- **ENTRIES SUPPLIED**:
▼▼▼

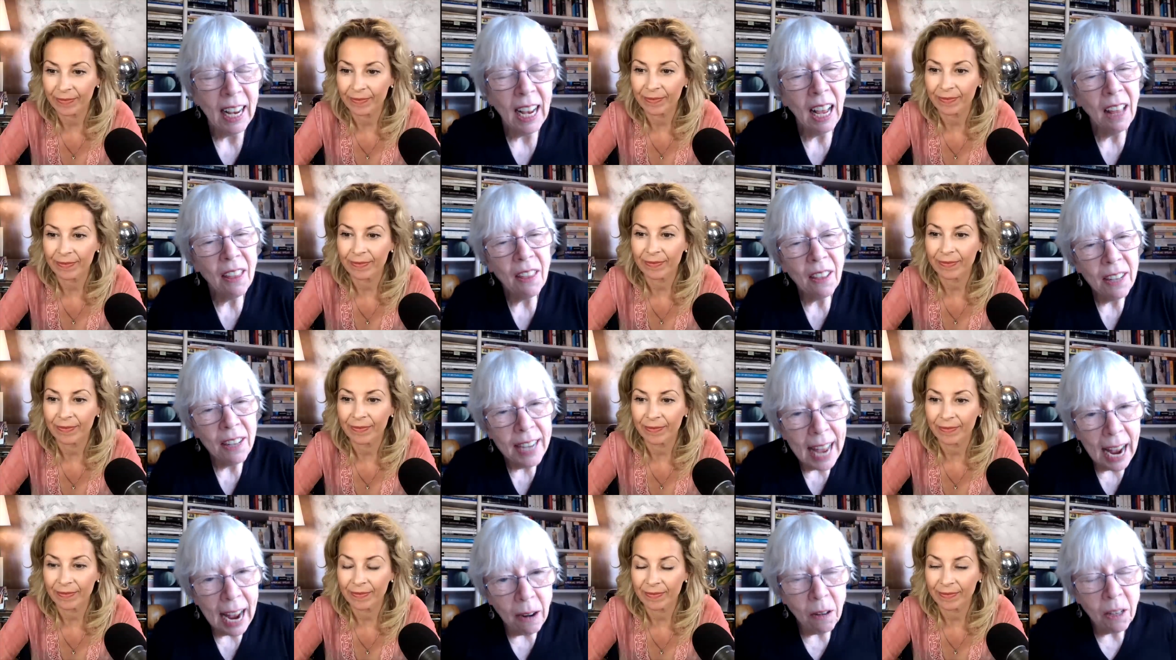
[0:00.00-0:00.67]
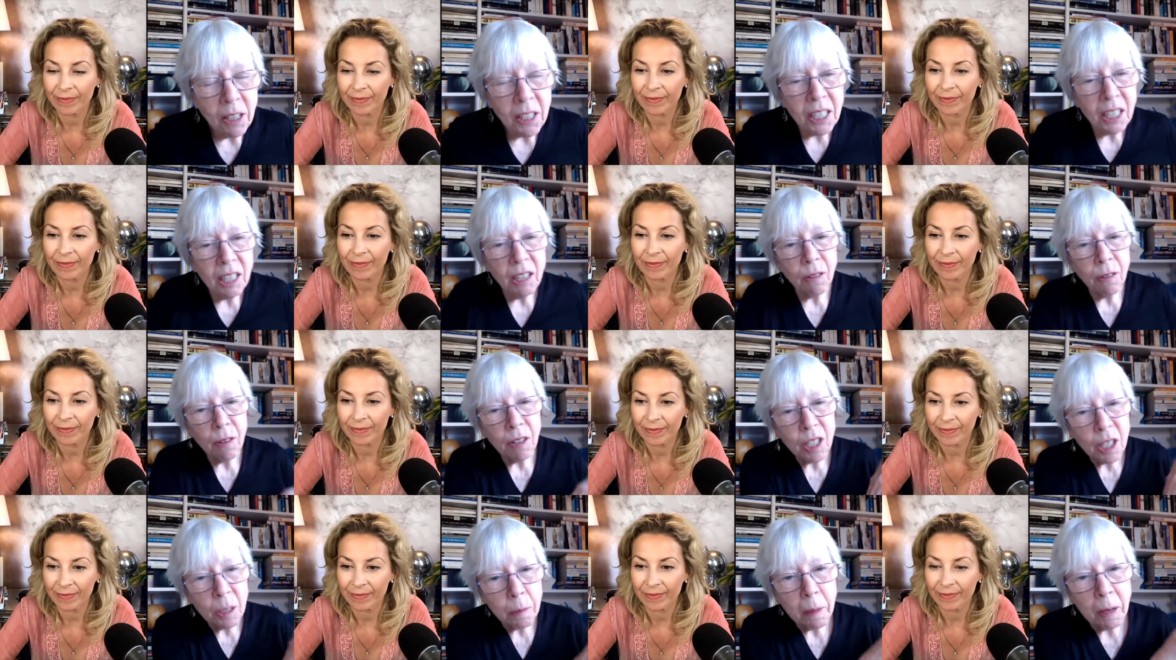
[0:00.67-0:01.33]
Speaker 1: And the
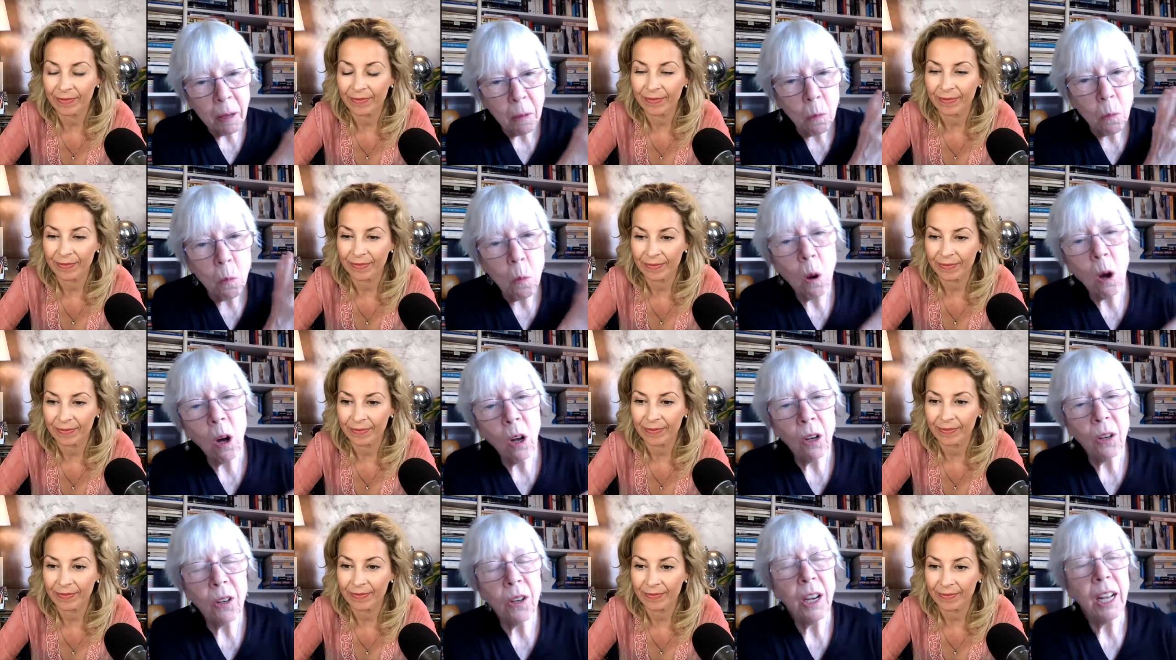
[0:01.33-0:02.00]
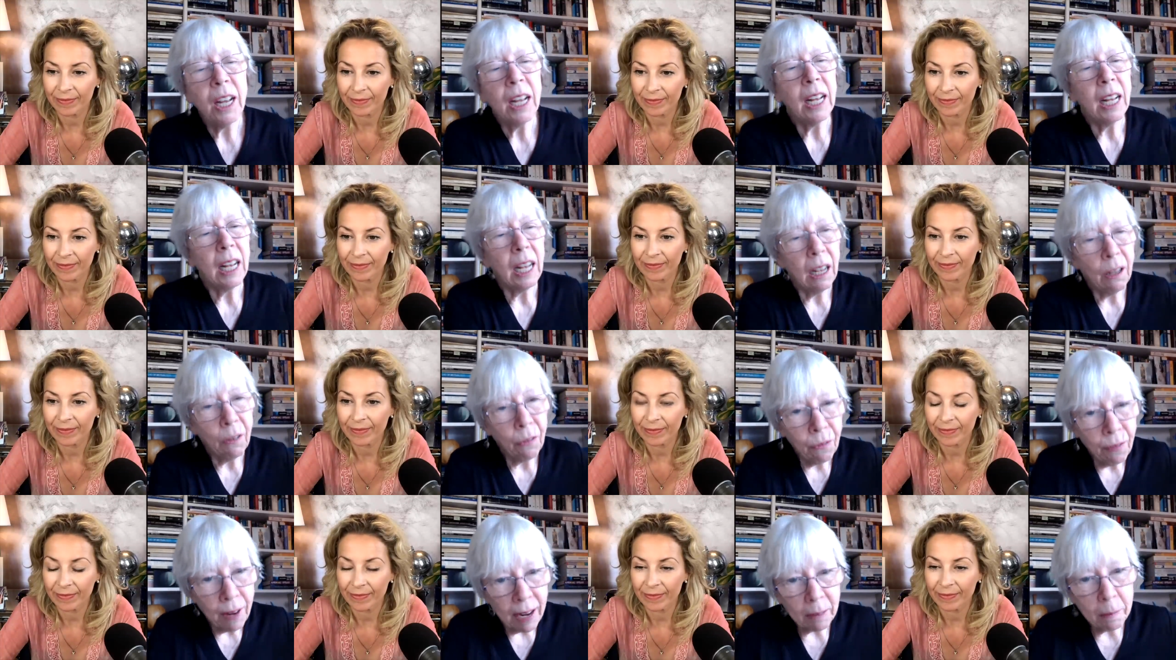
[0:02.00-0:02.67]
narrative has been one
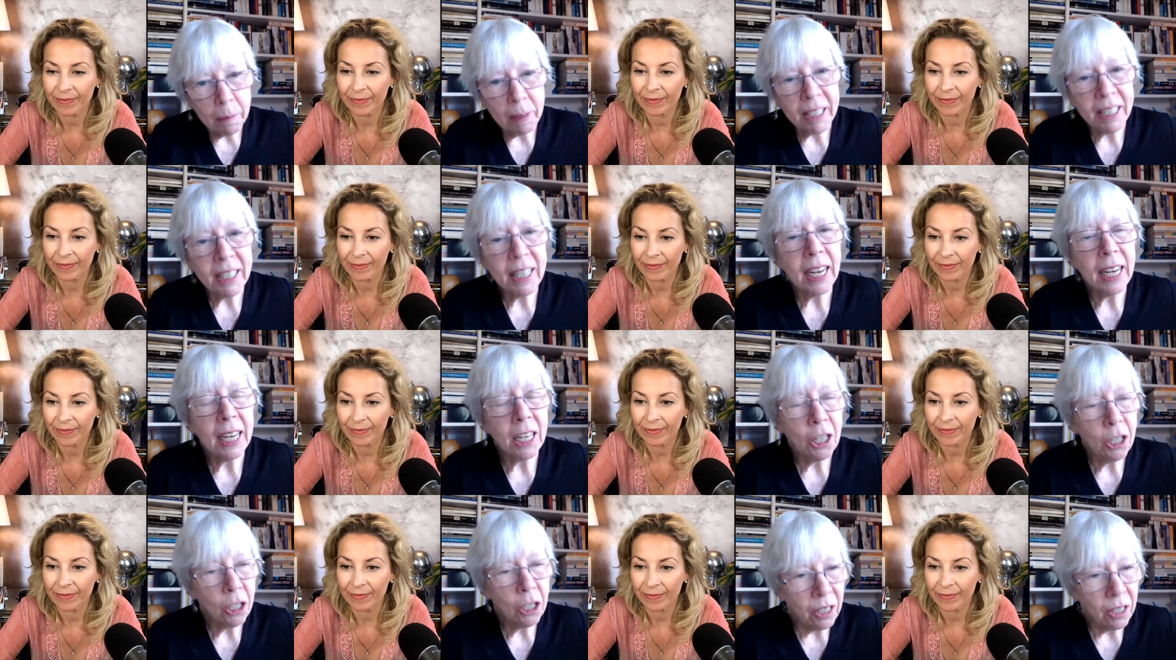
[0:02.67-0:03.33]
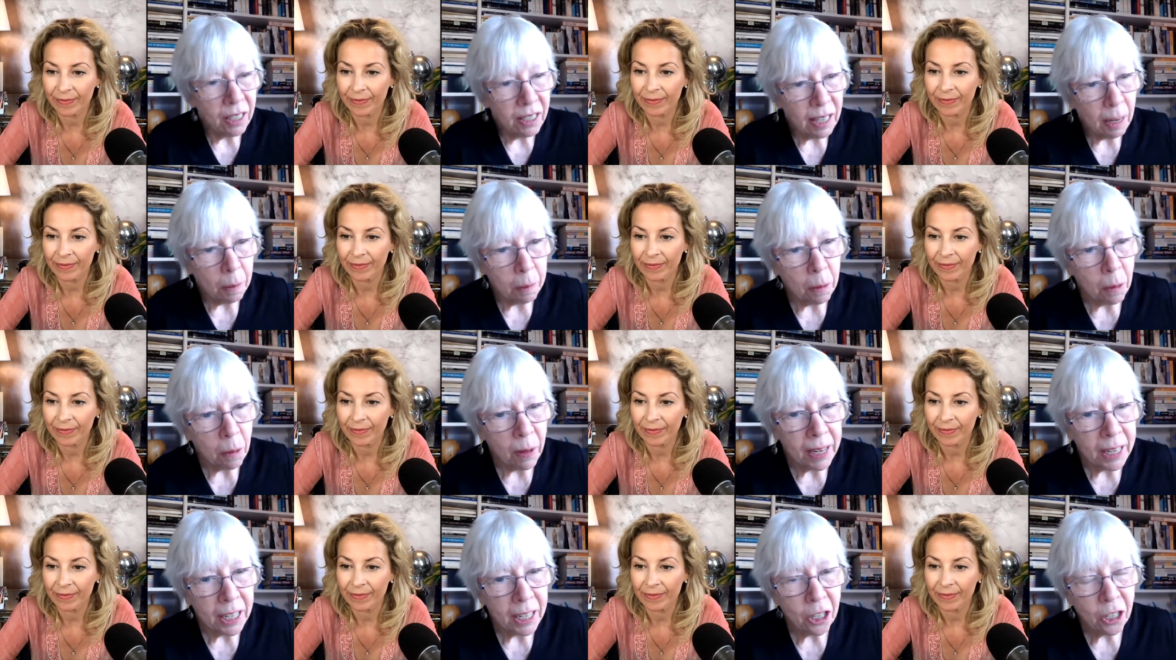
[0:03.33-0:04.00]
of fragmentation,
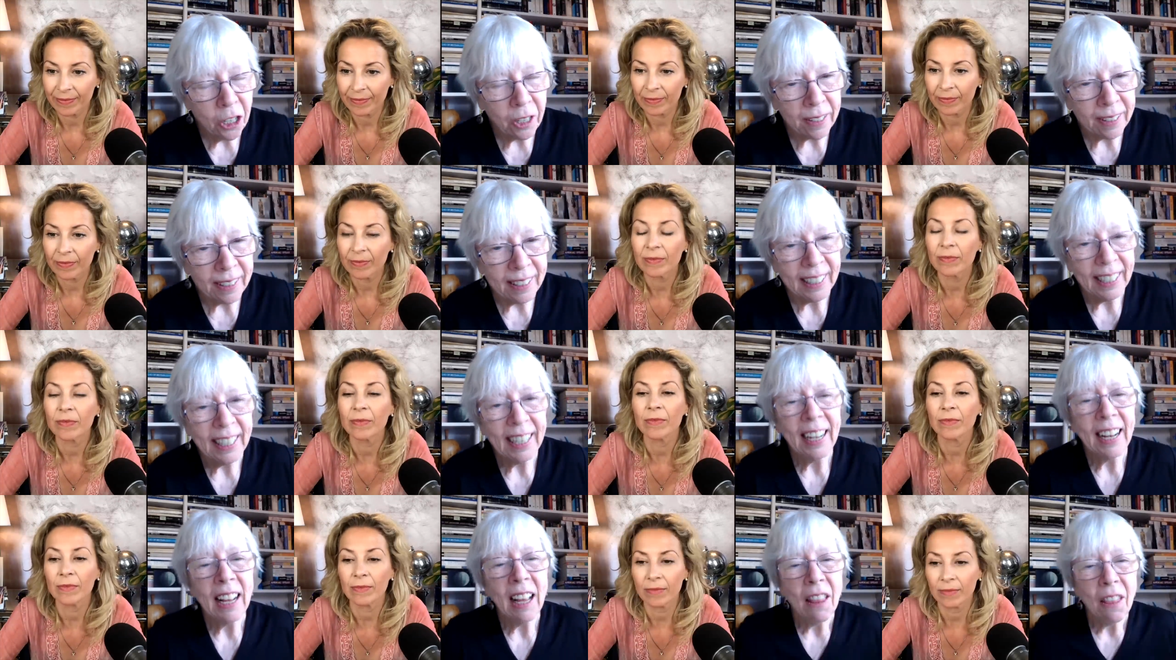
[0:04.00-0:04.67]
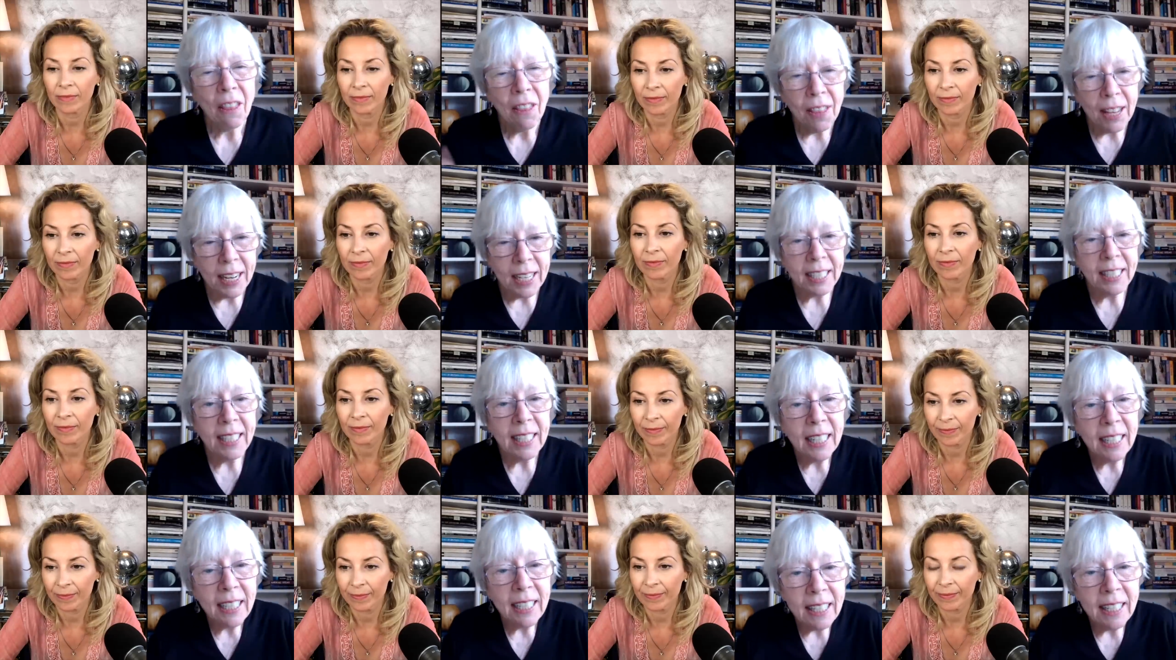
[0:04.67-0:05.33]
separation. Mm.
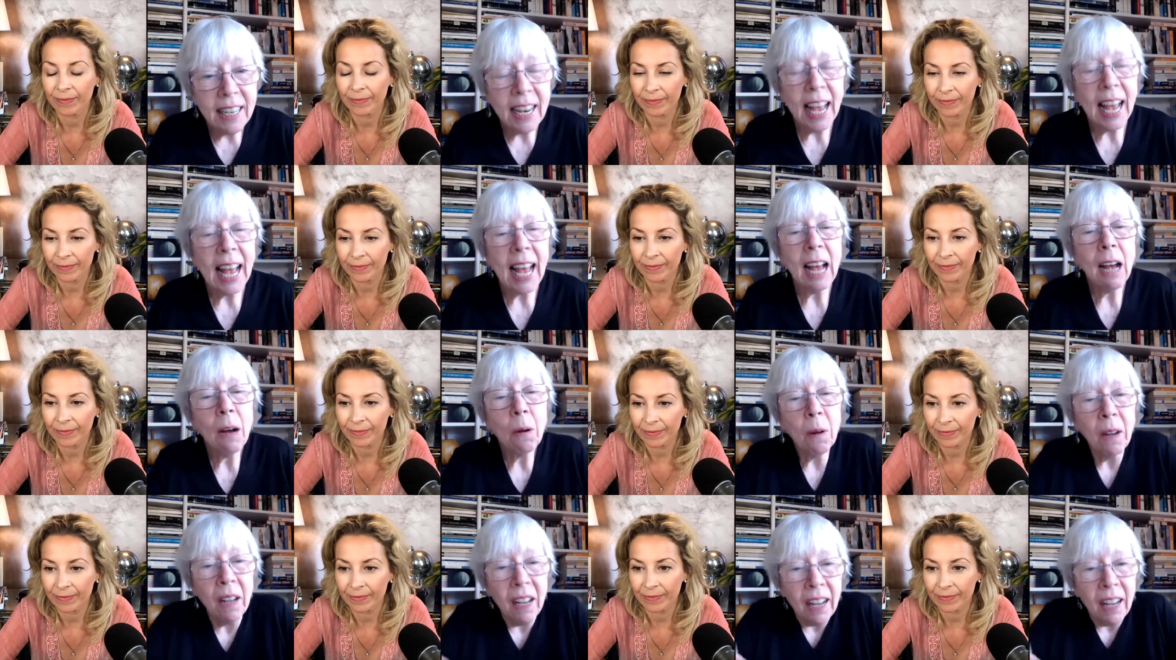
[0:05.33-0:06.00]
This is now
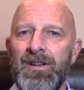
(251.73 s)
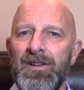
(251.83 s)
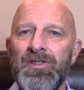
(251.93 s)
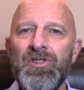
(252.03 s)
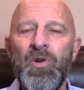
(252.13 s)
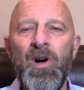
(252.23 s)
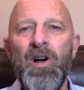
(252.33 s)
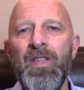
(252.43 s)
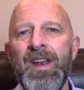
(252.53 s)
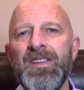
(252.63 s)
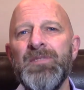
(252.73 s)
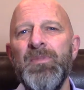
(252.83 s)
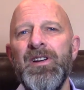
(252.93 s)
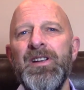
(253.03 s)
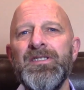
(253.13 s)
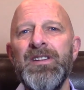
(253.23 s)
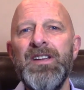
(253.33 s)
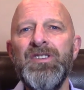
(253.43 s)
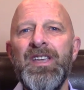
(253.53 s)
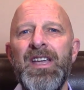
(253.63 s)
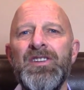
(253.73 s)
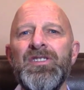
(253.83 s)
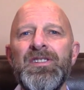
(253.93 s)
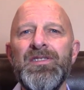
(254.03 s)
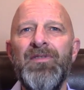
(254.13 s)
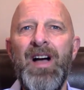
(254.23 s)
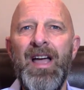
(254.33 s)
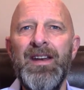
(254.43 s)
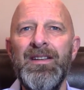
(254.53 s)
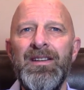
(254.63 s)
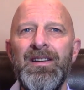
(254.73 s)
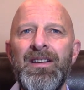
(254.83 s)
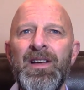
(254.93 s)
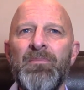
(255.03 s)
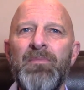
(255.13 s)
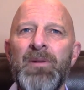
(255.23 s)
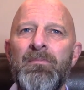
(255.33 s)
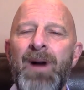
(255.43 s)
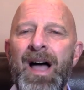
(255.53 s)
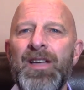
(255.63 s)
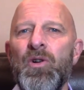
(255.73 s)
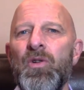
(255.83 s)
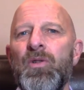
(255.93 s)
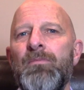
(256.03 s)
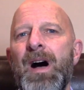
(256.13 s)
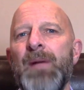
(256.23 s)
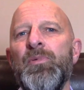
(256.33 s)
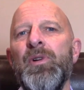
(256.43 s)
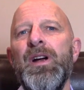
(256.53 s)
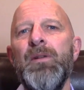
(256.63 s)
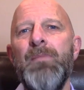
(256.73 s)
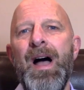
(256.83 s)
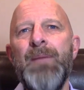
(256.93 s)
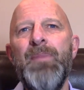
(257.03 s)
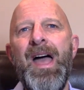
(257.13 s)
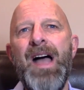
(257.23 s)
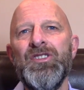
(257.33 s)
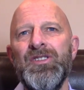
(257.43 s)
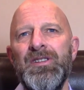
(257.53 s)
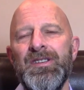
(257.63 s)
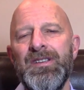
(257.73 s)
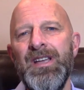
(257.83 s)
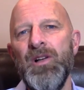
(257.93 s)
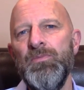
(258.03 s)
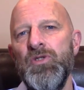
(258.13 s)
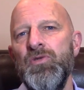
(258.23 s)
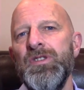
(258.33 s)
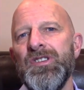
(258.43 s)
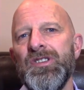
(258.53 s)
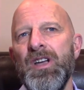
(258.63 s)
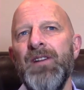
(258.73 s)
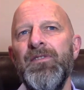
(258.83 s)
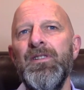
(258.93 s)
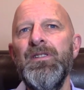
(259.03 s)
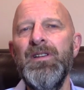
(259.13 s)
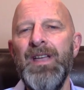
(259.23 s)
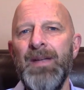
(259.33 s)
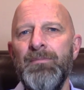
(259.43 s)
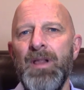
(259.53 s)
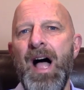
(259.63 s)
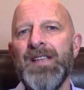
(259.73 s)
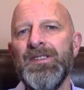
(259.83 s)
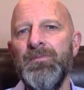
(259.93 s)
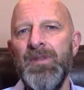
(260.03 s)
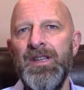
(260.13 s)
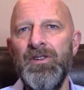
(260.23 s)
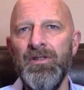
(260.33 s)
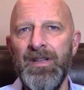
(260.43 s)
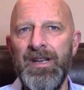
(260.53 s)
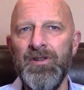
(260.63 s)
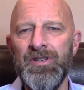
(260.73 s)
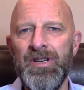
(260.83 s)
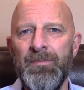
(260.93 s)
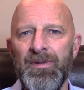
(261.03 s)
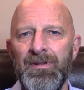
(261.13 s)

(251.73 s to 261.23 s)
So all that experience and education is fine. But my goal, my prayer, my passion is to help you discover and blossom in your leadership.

▲▲▲

- **TASK INSTRUCTIONS**:
Reproduce each line above precisely, with no pictures.

- **WRITTEN SOLUTION**:
[0:00.00-0:00.67]
[0:00.67-0:01.33]
Speaker 1: And the
[0:01.33-0:02.00]
[0:02.00-0:02.67]
narrative has been one
[0:02.67-0:03.33]
[0:03.33-0:04.00]
of fragmentation,
[0:04.00-0:04.67]
[0:04.67-0:05.33]
separation. Mm.
[0:05.33-0:06.00]
This is now
(251.73 s)
(251.83 s)
(251.93 s)
(252.03 s)
(252.13 s)
(252.23 s)
(252.33 s)
(252.43 s)
(252.53 s)
(252.63 s)
(252.73 s)
(252.83 s)
(252.93 s)
(253.03 s)
(253.13 s)
(253.23 s)
(253.33 s)
(253.43 s)
(253.53 s)
(253.63 s)
(253.73 s)
(253.83 s)
(253.93 s)
(254.03 s)
(254.13 s)
(254.23 s)
(254.33 s)
(254.43 s)
(254.53 s)
(254.63 s)
(254.73 s)
(254.83 s)
(254.93 s)
(255.03 s)
(255.13 s)
(255.23 s)
(255.33 s)
(255.43 s)
(255.53 s)
(255.63 s)
(255.73 s)
(255.83 s)
(255.93 s)
(256.03 s)
(256.13 s)
(256.23 s)
(256.33 s)
(256.43 s)
(256.53 s)
(256.63 s)
(256.73 s)
(256.83 s)
(256.93 s)
(257.03 s)
(257.13 s)
(257.23 s)
(257.33 s)
(257.43 s)
(257.53 s)
(257.63 s)
(257.73 s)
(257.83 s)
(257.93 s)
(258.03 s)
(258.13 s)
(258.23 s)
(258.33 s)
(258.43 s)
(258.53 s)
(258.63 s)
(258.73 s)
(258.83 s)
(258.93 s)
(259.03 s)
(259.13 s)
(259.23 s)
(259.33 s)
(259.43 s)
(259.53 s)
(259.63 s)
(259.73 s)
(259.83 s)
(259.93 s)
(260.03 s)
(260.13 s)
(260.23 s)
(260.33 s)
(260.43 s)
(260.53 s)
(260.63 s)
(260.73 s)
(260.83 s)
(260.93 s)
(261.03 s)
(261.13 s)

(251.73 s to 261.23 s)
So all that experience and education is fine. But my goal, my prayer, my passion is to help you discover and blossom in your leadership.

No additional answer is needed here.